Hard drives are already a scary component when it comes to failure, since they hold the essential stuff (a technical term for your operating system and personal data) that you want from your computer anyway. As a component with precision moving parts and near-constant use, it’s never a question of if a hard drive will fail, but when. Adding in the potential mishandling by a previous user, damage during shipping, and general rolling of the dice for a refurbished purchase seems unwise.
Solid State Drives
In contrast to hard drives, solid state drives have no moving parts and are generally pretty tough—they’re basically just extra-large flash drives, after all. They’ll eventually wear out too, of course, but the one month to one year term of most manufacturer-refurbished goods is unlikely to shorten an SSD’s life to the point that you wouldn’t have upgraded it anyway. With SSD prices going nowhere fast and the only real danger being an electrical short, feel free to hunt for a refurbished model.
Disc drives are fast becoming a rare component in desktop builds. If you really need one for DVD or Blu-ray viewing, a refurbished one isn’t a particularly risky purchase, since even the moving parts inside have been more or less perfected over the last 30 years. That said, you’re unlikely to save much money on a sub-$100 retail drive anyway.

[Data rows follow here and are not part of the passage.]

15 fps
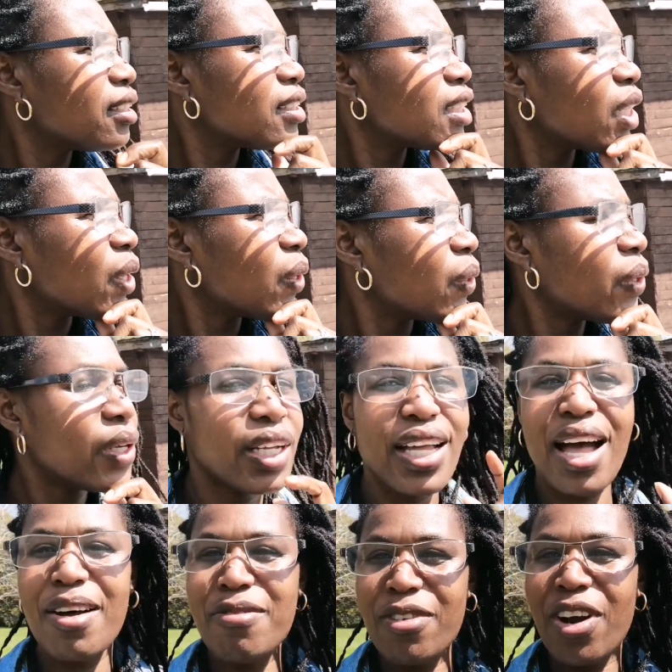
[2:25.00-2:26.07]
So
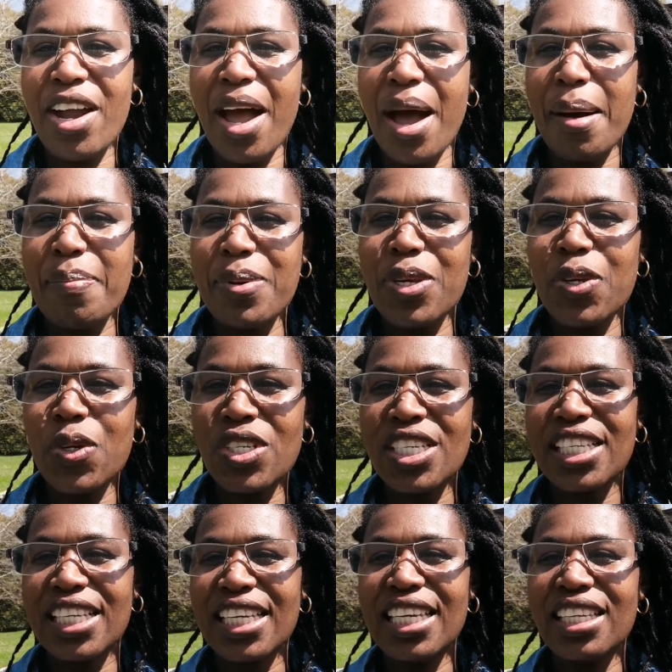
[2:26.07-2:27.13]
I'm very happy.
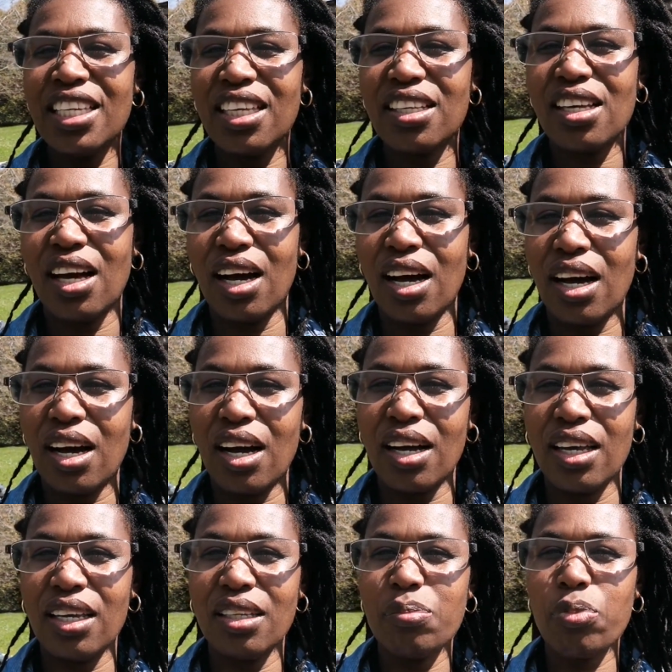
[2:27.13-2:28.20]
Usually in uh
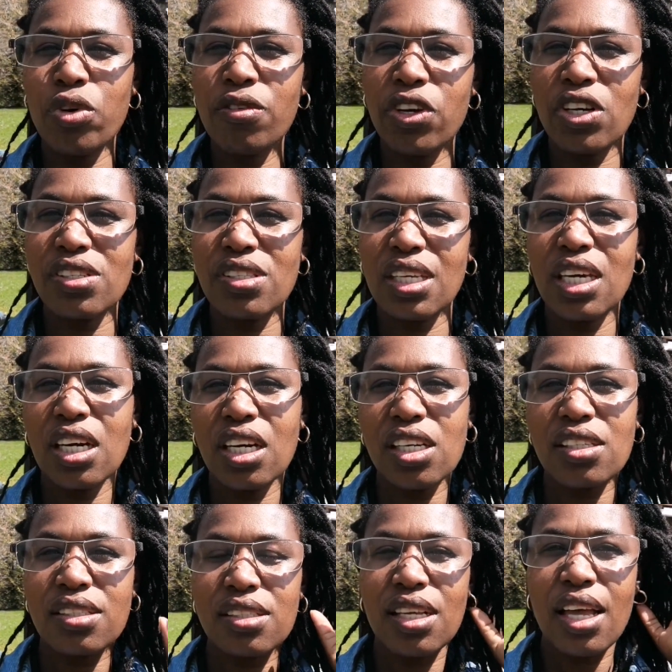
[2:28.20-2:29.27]
in previous
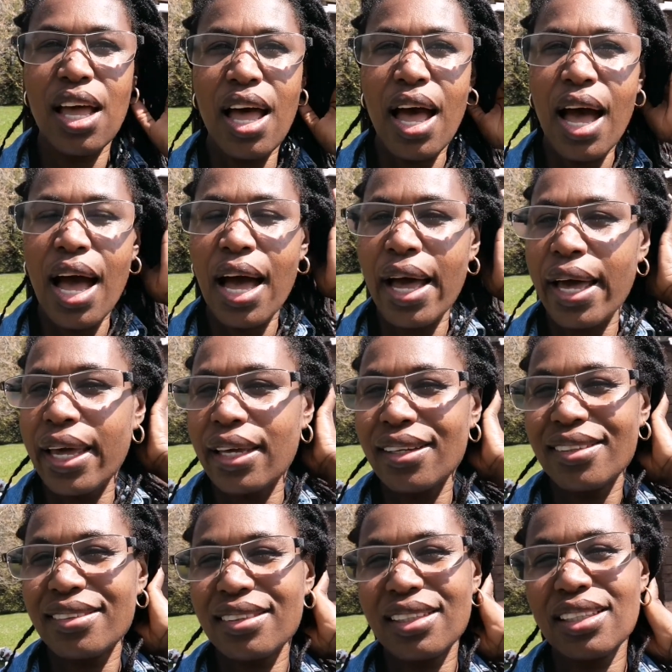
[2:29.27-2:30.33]
years,
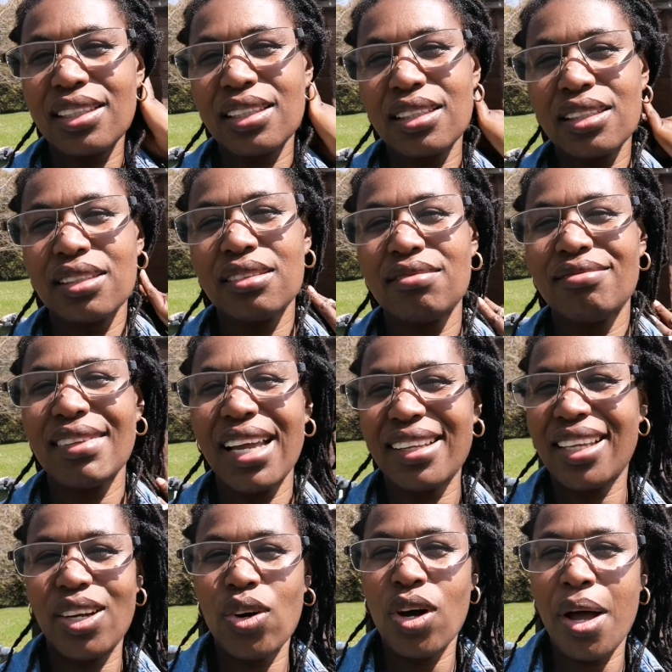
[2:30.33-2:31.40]
I like
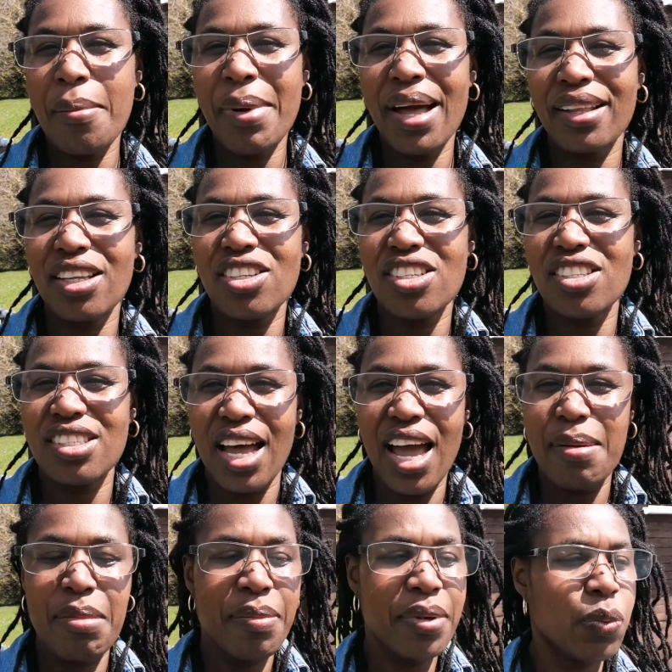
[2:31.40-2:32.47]
they don't come back. They just
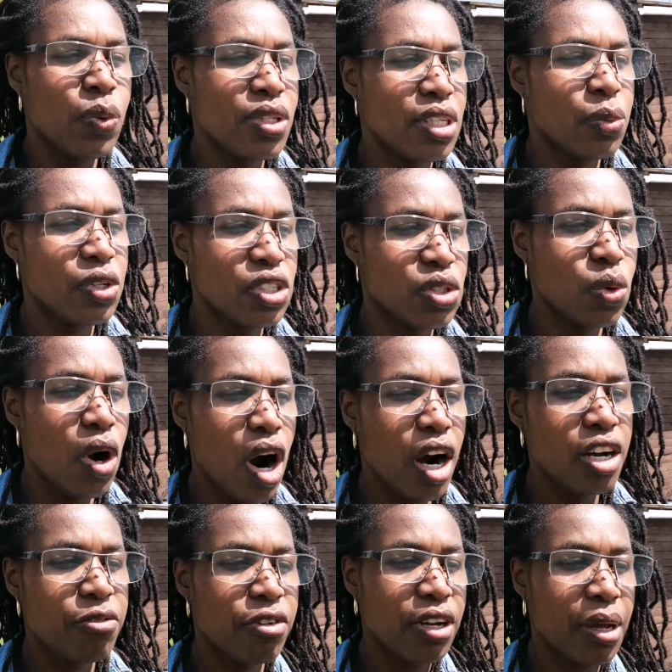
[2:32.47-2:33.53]
die. Maybe the winter was too
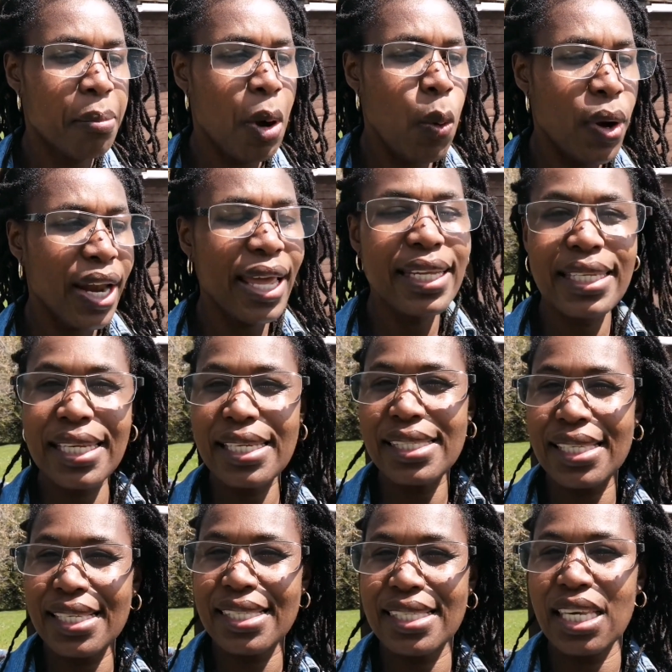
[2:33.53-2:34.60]
hard for them. But what I
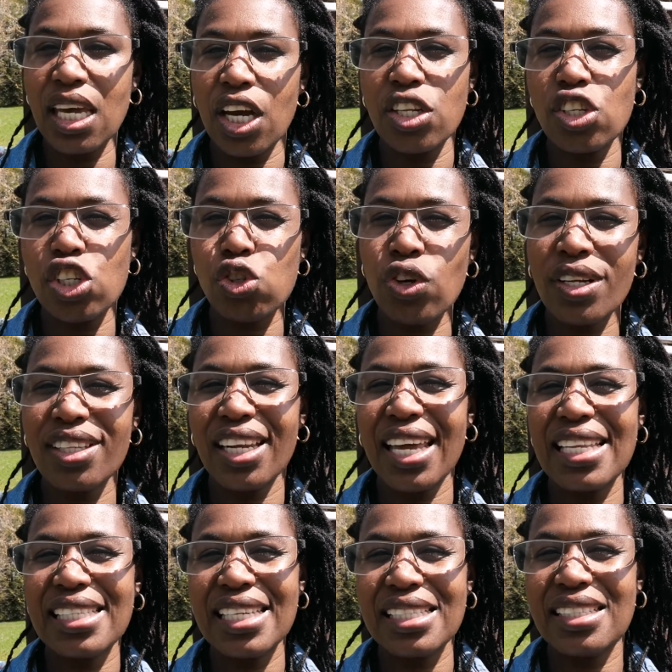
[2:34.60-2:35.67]
did this year, the trick that
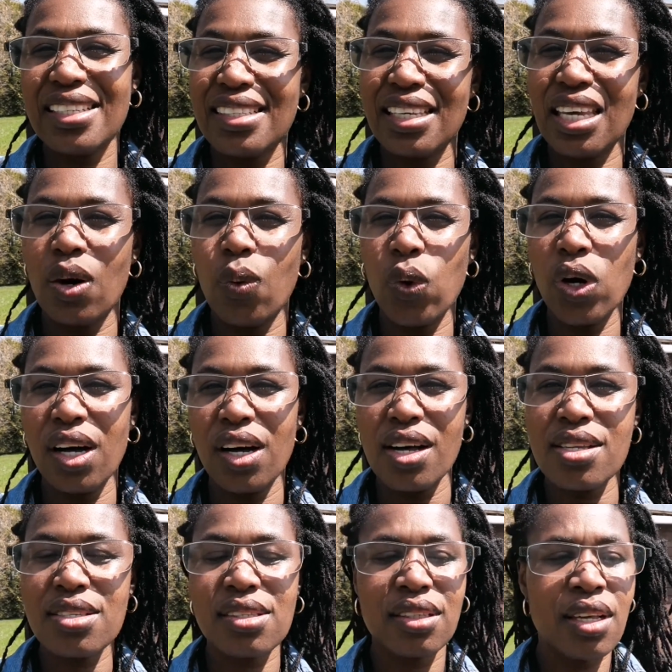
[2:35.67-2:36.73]
I did this year
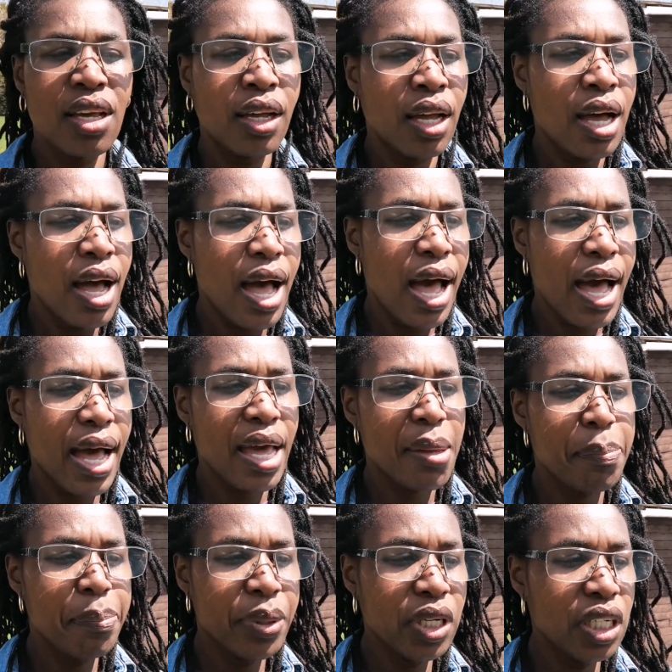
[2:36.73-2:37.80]
was
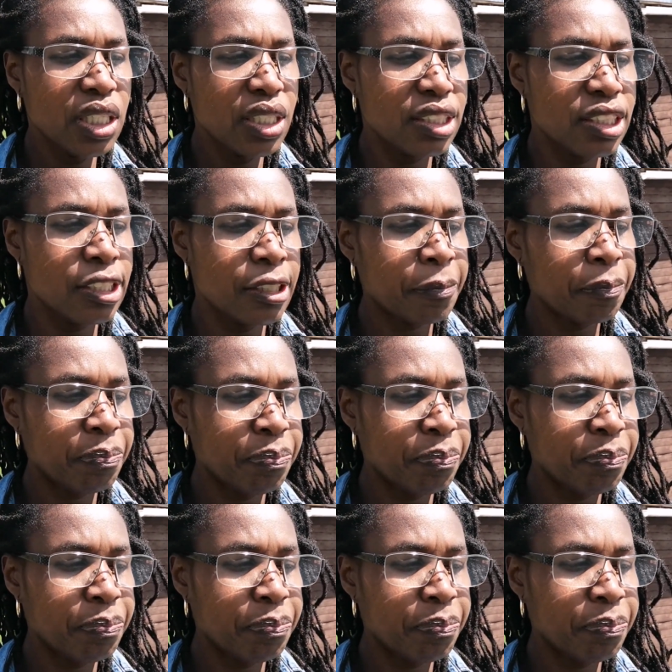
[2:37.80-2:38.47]
I put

Monitors are fragile by their very nature, and a lot of buyers are quite picky. It’s not unusual to see one returned to a retailer for a single stuck pixel (which usually isn’t covered under the manufacturer warranty). There are good deals to be had on refurbished monitors, especially if you’re shopping for multiple screens at once, but be prepared to lower your standards and deal with a flaw or two in the name of frugality.
Mice and Keyboards
Input devices generally hit or miss. I suspect most “refurbished” units are simply retail returns from customers who didn’t like the ergonomics of the new gadgets. Feel free to save a little dough here, with perhaps two exceptions: high-end gaming mice (where the complex sensor can often have annoying malfunctions) and mechanical keyboards (where each key’s switch is a separate mechanical component with a possible failure or defect).
Speakers and Headsets
Speakers work or they don’t. The only real danger in getting a refurbished set is plugging it in and immediately hearing a blown driver, at which point a return or replacement under warranty is easy enough. Go nuts, penny-pinching audiophiles.